Start of AVAILABLE DATA
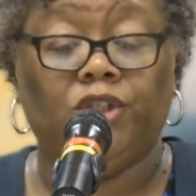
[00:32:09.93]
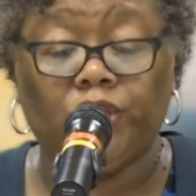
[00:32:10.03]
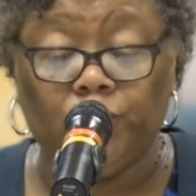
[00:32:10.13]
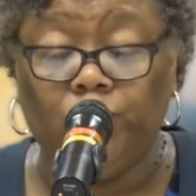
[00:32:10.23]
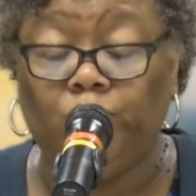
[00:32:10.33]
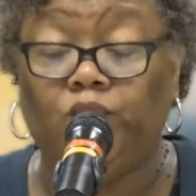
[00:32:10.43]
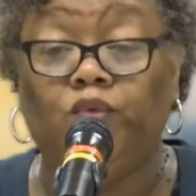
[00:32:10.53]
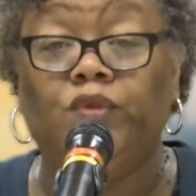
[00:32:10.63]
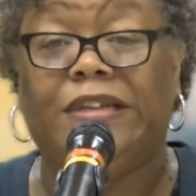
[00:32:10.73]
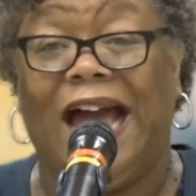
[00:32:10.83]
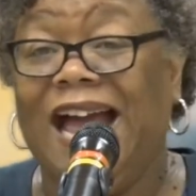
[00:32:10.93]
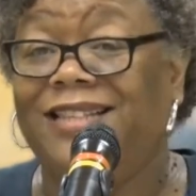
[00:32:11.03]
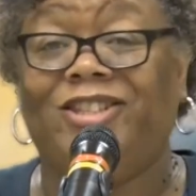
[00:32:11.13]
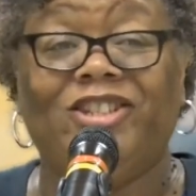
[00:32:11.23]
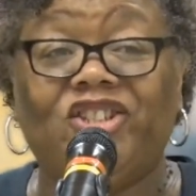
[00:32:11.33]
to
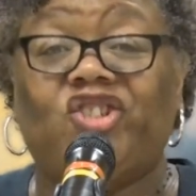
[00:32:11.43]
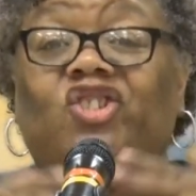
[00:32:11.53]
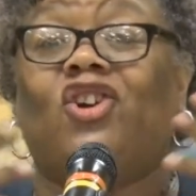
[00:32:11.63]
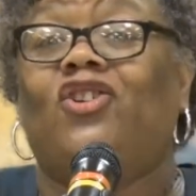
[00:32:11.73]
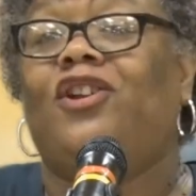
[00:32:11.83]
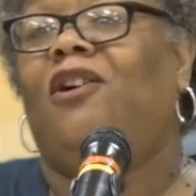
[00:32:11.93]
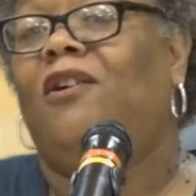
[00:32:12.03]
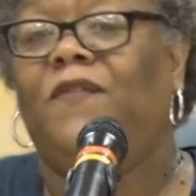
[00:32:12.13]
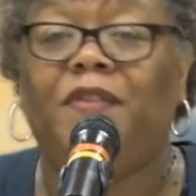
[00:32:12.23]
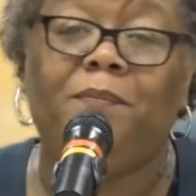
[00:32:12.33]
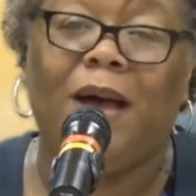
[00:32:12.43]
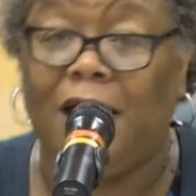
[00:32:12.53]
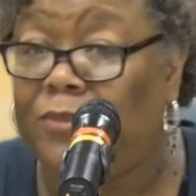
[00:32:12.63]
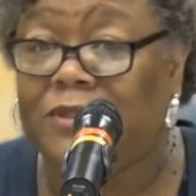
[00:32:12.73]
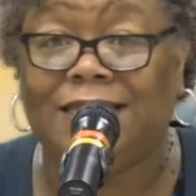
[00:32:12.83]
not just turn off the
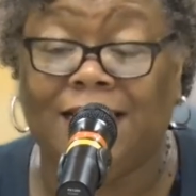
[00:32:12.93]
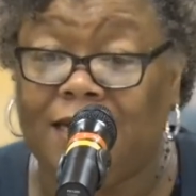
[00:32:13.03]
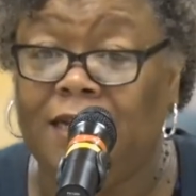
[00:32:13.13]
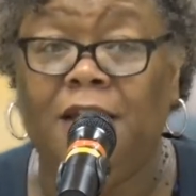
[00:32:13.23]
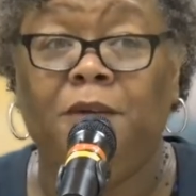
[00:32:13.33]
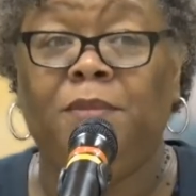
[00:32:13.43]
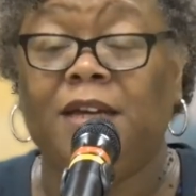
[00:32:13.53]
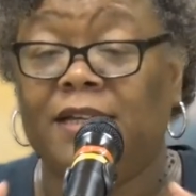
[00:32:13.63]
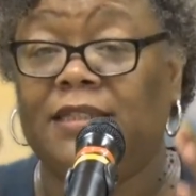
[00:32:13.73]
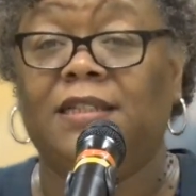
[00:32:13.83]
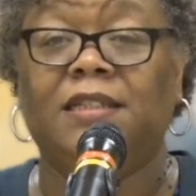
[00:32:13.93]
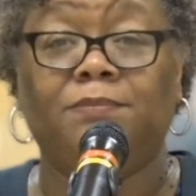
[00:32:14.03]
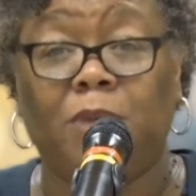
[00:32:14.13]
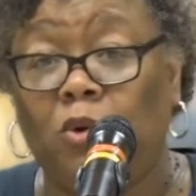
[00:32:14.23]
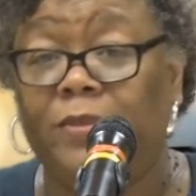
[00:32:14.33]
Bible study because
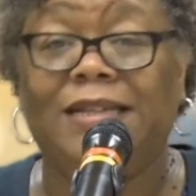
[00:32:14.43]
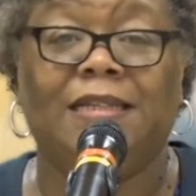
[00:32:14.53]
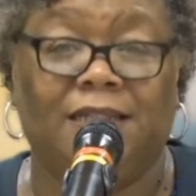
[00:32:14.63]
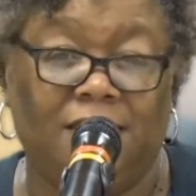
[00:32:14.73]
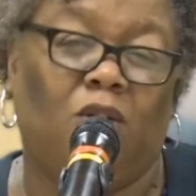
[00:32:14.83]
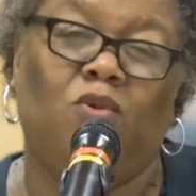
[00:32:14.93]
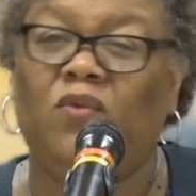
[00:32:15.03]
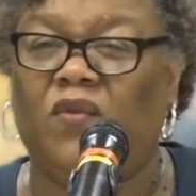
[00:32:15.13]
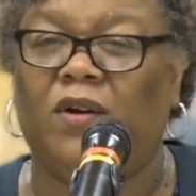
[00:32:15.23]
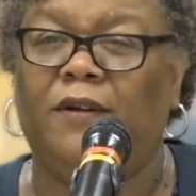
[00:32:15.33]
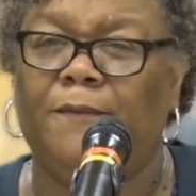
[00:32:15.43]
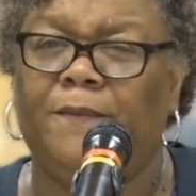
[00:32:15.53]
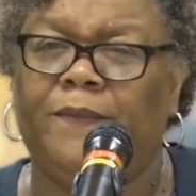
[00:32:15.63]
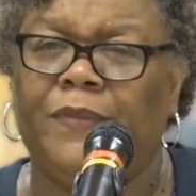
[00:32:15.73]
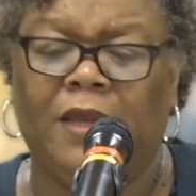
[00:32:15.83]
this moment is over,
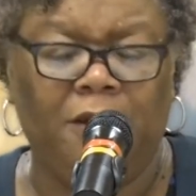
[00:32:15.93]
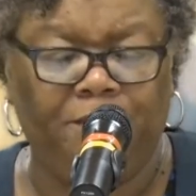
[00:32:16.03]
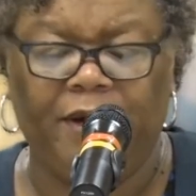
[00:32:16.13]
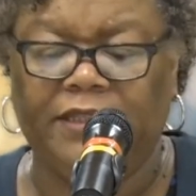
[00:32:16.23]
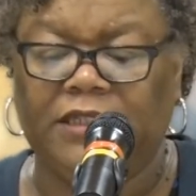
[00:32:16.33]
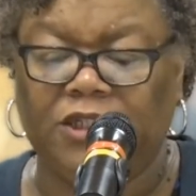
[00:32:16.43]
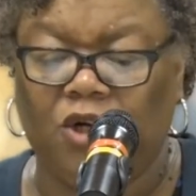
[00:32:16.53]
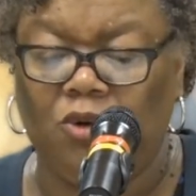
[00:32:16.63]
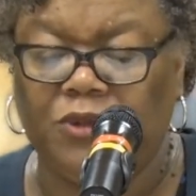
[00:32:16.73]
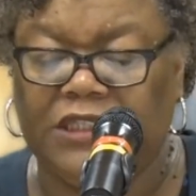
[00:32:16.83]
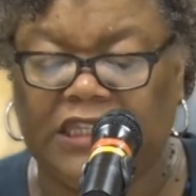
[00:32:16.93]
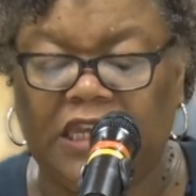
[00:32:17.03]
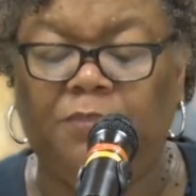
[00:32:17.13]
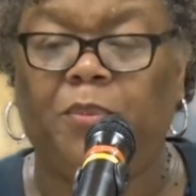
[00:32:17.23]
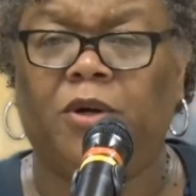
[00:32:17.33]
but to go
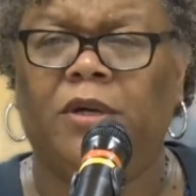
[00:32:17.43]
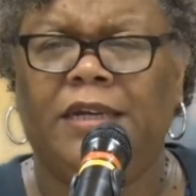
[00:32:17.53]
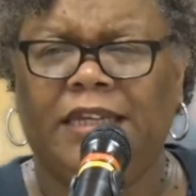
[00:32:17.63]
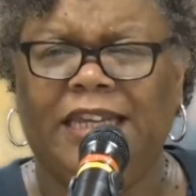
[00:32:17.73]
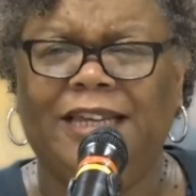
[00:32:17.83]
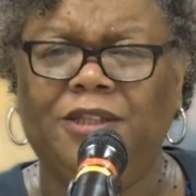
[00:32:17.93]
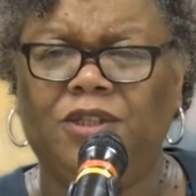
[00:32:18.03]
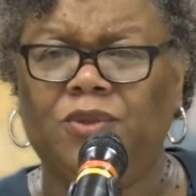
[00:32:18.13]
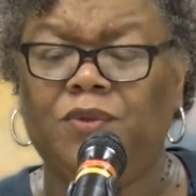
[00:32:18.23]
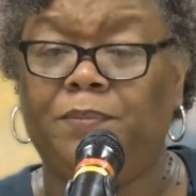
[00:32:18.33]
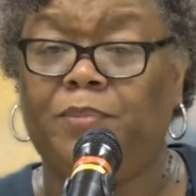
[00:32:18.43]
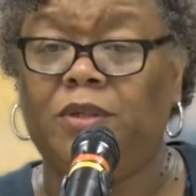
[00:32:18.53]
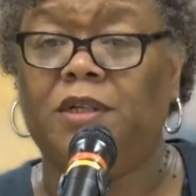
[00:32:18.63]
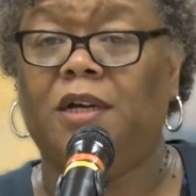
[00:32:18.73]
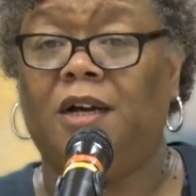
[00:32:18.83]
deeper into the
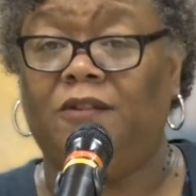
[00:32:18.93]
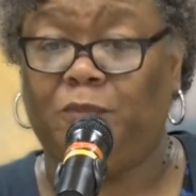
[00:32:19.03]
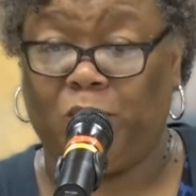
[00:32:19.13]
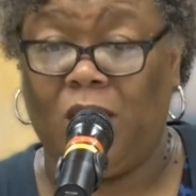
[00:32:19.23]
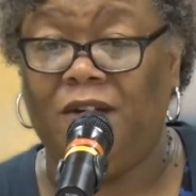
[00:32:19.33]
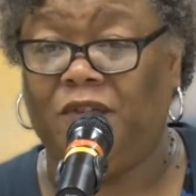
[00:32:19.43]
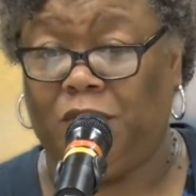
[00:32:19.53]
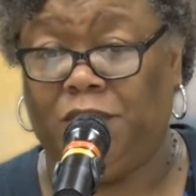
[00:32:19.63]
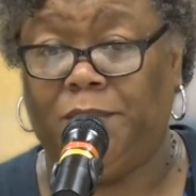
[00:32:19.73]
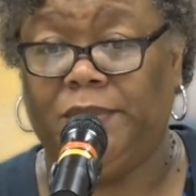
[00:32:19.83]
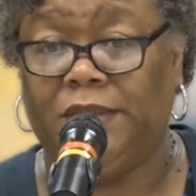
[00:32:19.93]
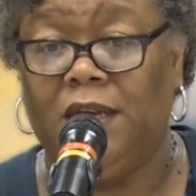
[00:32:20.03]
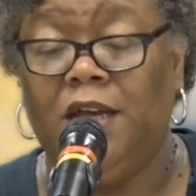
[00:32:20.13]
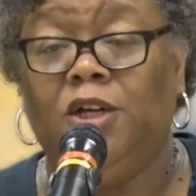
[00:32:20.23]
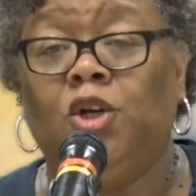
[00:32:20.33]
book of
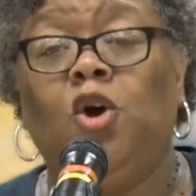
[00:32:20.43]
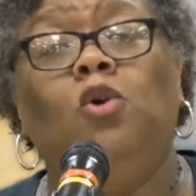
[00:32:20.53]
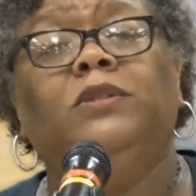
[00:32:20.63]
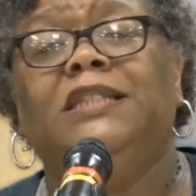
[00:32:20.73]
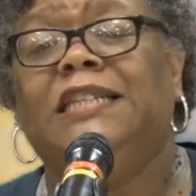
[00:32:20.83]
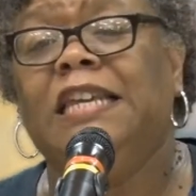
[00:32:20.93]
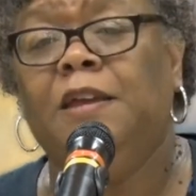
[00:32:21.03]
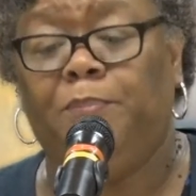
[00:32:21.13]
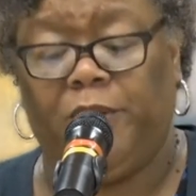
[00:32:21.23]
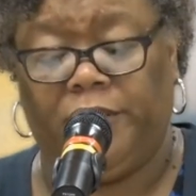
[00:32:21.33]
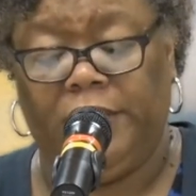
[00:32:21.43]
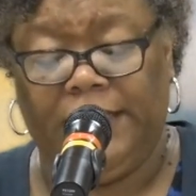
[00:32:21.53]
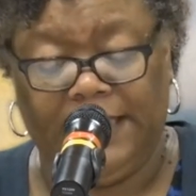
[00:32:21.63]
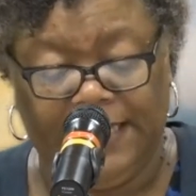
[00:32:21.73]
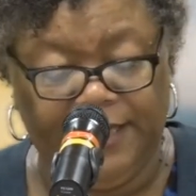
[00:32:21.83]
Proverbs. Go deeper
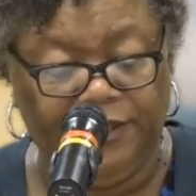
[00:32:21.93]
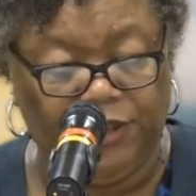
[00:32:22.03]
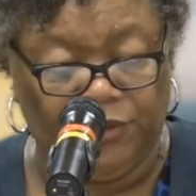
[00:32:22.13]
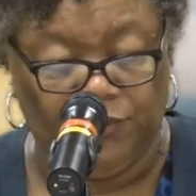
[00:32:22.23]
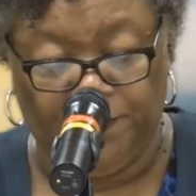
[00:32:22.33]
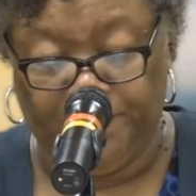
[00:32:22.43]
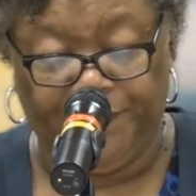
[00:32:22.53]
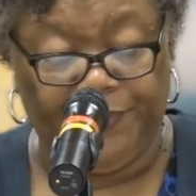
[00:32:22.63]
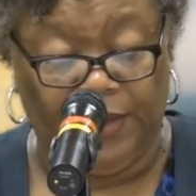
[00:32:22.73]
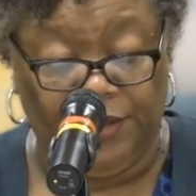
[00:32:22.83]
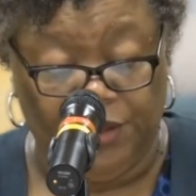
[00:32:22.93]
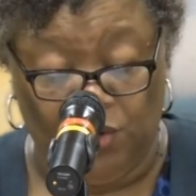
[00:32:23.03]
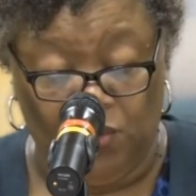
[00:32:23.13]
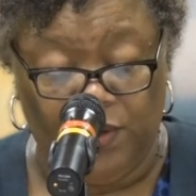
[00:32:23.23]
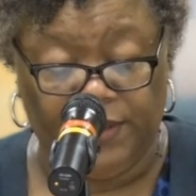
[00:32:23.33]
into
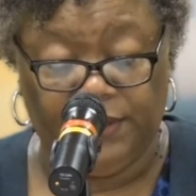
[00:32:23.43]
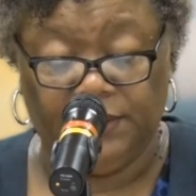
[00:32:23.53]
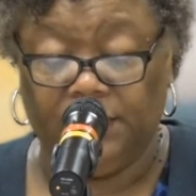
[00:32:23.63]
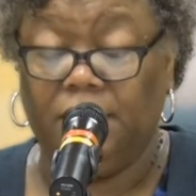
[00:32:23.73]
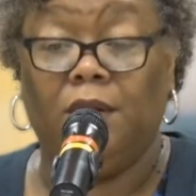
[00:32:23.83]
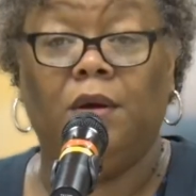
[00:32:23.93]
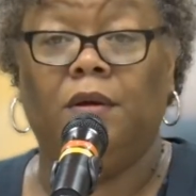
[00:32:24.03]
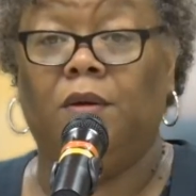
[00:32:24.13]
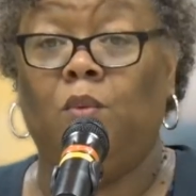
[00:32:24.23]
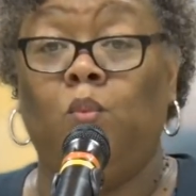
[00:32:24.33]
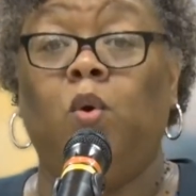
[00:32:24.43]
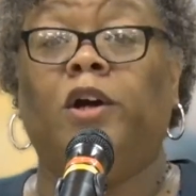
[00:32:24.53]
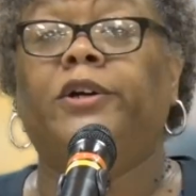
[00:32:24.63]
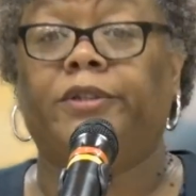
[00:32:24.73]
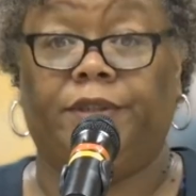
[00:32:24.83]
your
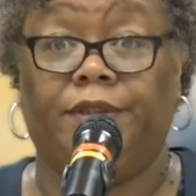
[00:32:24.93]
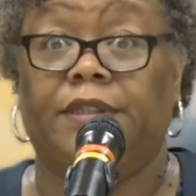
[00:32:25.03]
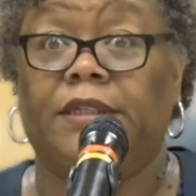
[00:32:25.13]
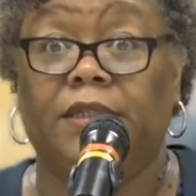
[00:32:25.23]
word.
End of AVAILABLE DATA
* **PROBLEM TO WORK ON**: Nothing except the lines from the one containing "[00:32:15.83]" through the one containing "[00:32:17.23]" should appear in the answer, exactly as above and without pictures.

* **ANSWER TO THE PROBLEM**:
[00:32:15.83]
this moment is over,
[00:32:15.93]
[00:32:16.03]
[00:32:16.13]
[00:32:16.23]
[00:32:16.33]
[00:32:16.43]
[00:32:16.53]
[00:32:16.63]
[00:32:16.73]
[00:32:16.83]
[00:32:16.93]
[00:32:17.03]
[00:32:17.13]
[00:32:17.23]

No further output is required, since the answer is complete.